So, if you love new literary experiences, then you may consider a class with this professor. Frazier specializes in African-American, multicultural, and women's literature. You will discover new worlds, ideas, and approaches in a class where students are pushed to offer a response that reflects how they really feel about the literature.
Out of the classroom, Frazier likes to read (surprise!), shop, bake, and home decorate. But in class it's all about making brainwaves buzz- she's always asking, "What do you guys think?"
Teaching and learning in Frazier's class is a source of inspiration to her.
"I am inspired when I help students think outside of the box and push their critical and analytical skills," she says. "This is a moment of epiphany for students and teacher that is wonderful and enriching for both sides."
Express yourself is the rule in Frazier's class. In a way, it has to be since most of ethnic literature is a constant declaration of thoughts that at times resist the status quo.
"It is essential to explore all literatures, oral and written, if we are to get a broader picture of the cultures around us," Frazier says. "We live in a globalized environment, and literature is one lens through which we can find out about other ethnic and cultural groups."
Frazier recently organized the "(Re)Roots and (Re)Routes: Transatlantic Connections in Language and Literature," an event for the College Language Association (CLA).
The CLA was founded in 1937 by a group of Black scholars and educators as a group for collegiate English and foreign language professors.

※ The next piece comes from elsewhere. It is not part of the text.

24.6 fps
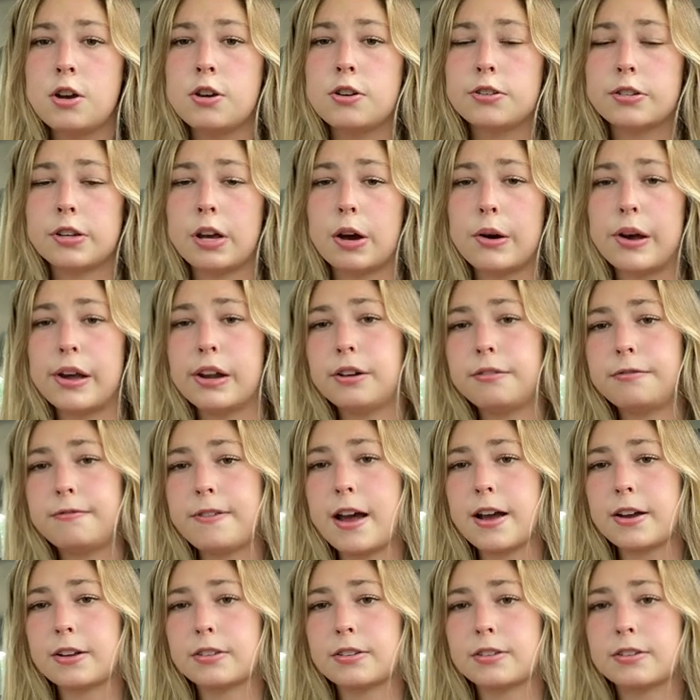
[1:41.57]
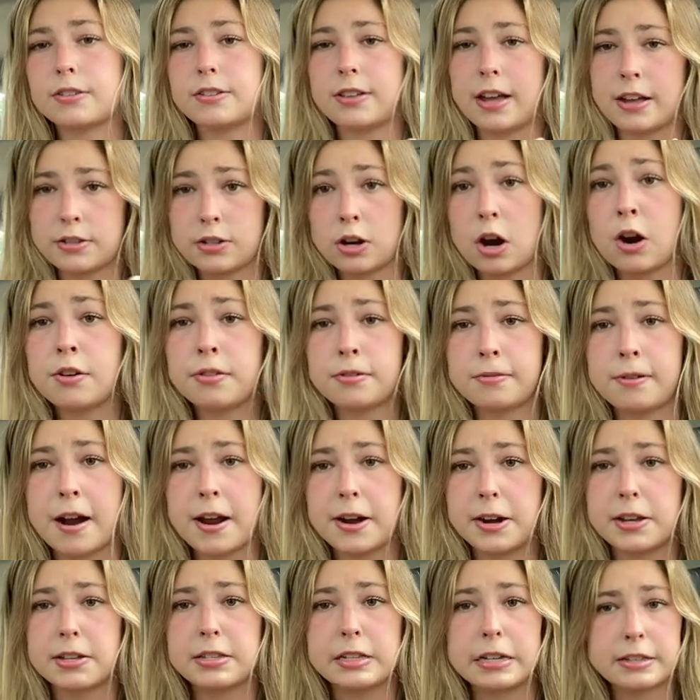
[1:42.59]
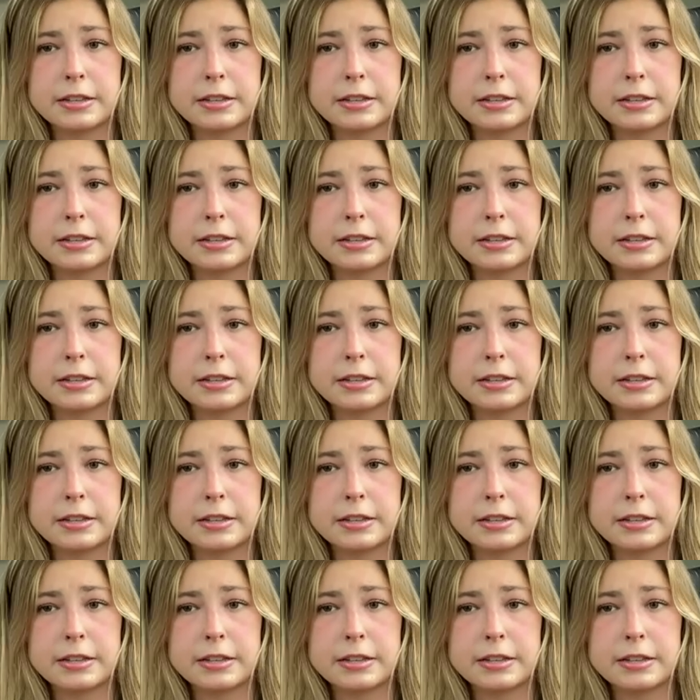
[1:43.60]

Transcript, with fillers: So it affects, that's arthritis.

The organization's annual convention for presentation of scholarly papers, exchange of ideas, and dialogue is an annnual highlight for CLA members.
"The College Language Association Convention was an international gathering of 350 scholars of African American literature and foreign languages," Frazier says. "Top scholars in the field attended and read papers on their current research, centering on slavery and abolition."
Frazier says it was an honor for the convention to be held here at the College of Charleston this year.
Meantime, ethnic literature classes are very popular among students of all races.
"Most classes on ethnic literature are full with many overload requests, so I think curiosity and a desire to learn about diverse groups inspires students," she says.
Frazier received her B.A. in English from the College of Charleston and her M.A. and Ph.D. in English from the University of Georgia. She teaches composition, American, African American, and ethnic literatures.
Her research centers on contemporary African American, postcolonial, and women's literature. In addition, she is currently working on a book on the critical reception of Gwendolyn Brooks, an influential Chicago-raised poet who published more than 20 books.